:: Input data ::

*** Block opens ***

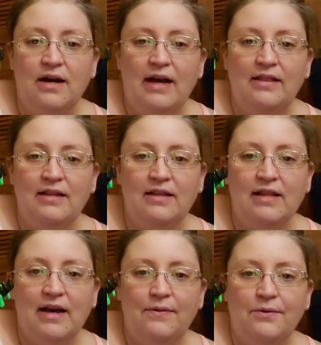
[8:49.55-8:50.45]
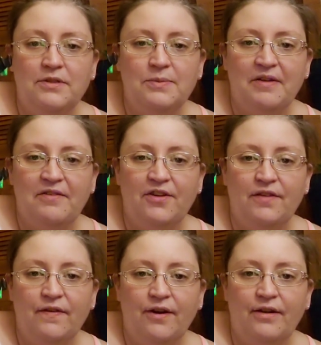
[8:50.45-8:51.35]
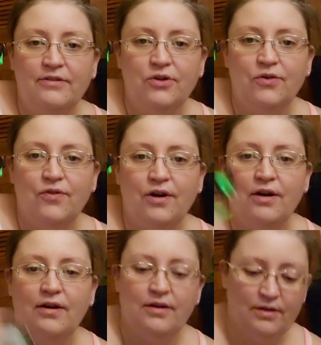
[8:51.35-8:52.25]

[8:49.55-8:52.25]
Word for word: I think that one's my favorite so far.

*** Block closes ***

:: Brief ::
The records above must be printed exactly, but the pictures they hold should be omitted.

:: Expected answer ::
[8:49.55-8:50.45]
[8:50.45-8:51.35]
[8:51.35-8:52.25]

[8:49.55-8:52.25]
Word for word: I think that one's my favorite so far.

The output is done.